Academia momentarily behind her, the young woman followed her heart to Bethesda and looked for a second job to pay the bills. "I don't know what made me think of nannying, but I needed room and board, so I called an organization called White House Nannies, and took this job with a family of five. The parents were both lawyers, and I liked them immediately. It was an incredible experience, because I met a lot of people in the poetry community in Washington. Then a lot of people at Bennington were from the New York area, so that gave me a circle in the city."
It is apparently a wider circle than one might guess. "New York has a huge poetry community,"; Nicola says. "There's stuff happening all the time. There are some readings of other people's works, but for the most part you go and read your own. A lot of poets don't read their works very well, and David says nobody but an actor should be reading it. But I'd rather read my own than have somebody else do it, and I don't think I'm as bad as a lot of people." It can be argued, in fact, that all poetry should be read aloud. "If you look back in time to its roots, poetry is basically meant to be told. 'This is a tale I'm going to tell you, and I'm going to tell it in rhyme, because that way you'll remember it.'"
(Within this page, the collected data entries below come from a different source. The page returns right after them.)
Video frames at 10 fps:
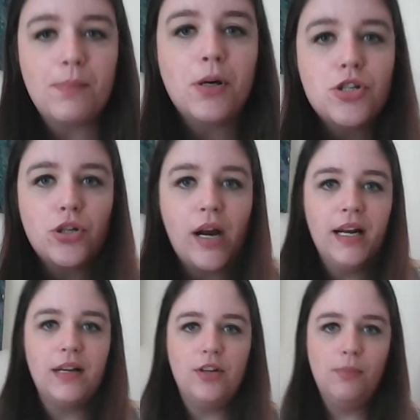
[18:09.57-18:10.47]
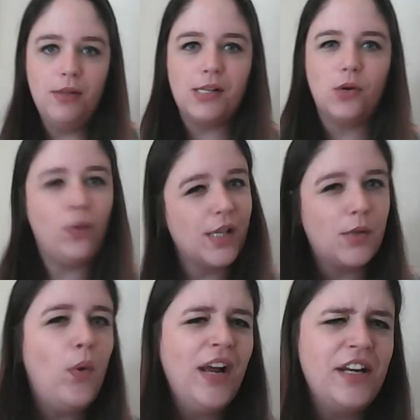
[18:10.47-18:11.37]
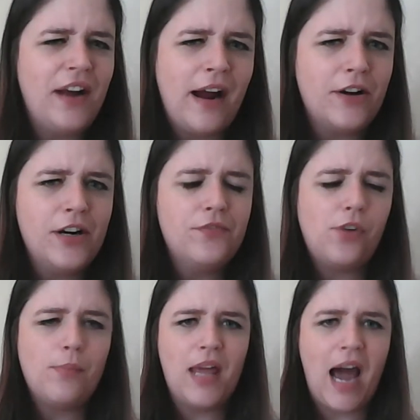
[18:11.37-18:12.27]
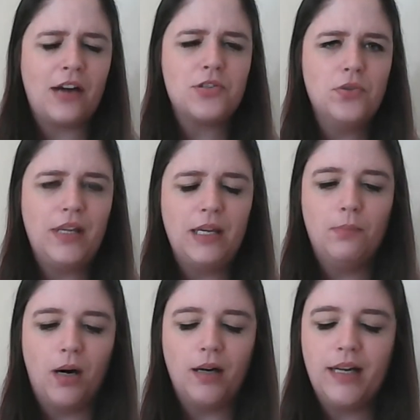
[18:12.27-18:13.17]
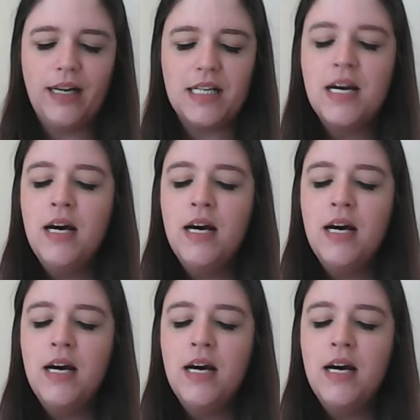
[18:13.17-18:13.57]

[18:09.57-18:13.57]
portrayed in the musical is quite inaccurate from the actual King Mongkut,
And despite the pandemic seduction of the Internet, there is also, she argues, a kind of tactile imperative that she hopes will guarantee the survival of books. "One thing about being a poet in an electronic age is that you can go on the Web and find literary magazines, or even get your poems published. But I think there will always be a need for people to buy books, because there's something about holding a book in your hand. People love books. They won't want to download it. What are they going to do with all that paper?"
The nettlesome questions, of course, is how do poets survive in a world reluctant to reward their efforts financially, or nurture that creative focus from which their poems spring? Nicola has tackled the first aspect by working four days at a consumer watchdog commission where she is in charge of publications -- the most artistic slot there. Shifting gears from her day job and tuning out distractions is more difficult. "That's very hard," she concedes. "I still haven't mastered that. I'll come home and it's, 'What shall we eat for dinner?' And then it's 'Let's watch CNN for a while.' There will be the lost hours. It helps to have an understanding spouse, which I do. Usually, I can start to write, but sometimes it doesn't happen until very late, and sometimes it doesn't happen at all." She frequently gives herself exercises, like writing a poem about mundane things, such as cooking or shopping. "It's amazing what that can do. I remember thinking: I can't do that. That's not what it's all about. It has to come to me. But then I realized the more successful writers are those who make it part of their everyday lives. If you wait for the muse to speak, she may never come."
Nicola had her first paid publication just a few months ago. "They paid me $10 a page," she says, laughing happily, "and it was a two-page poem."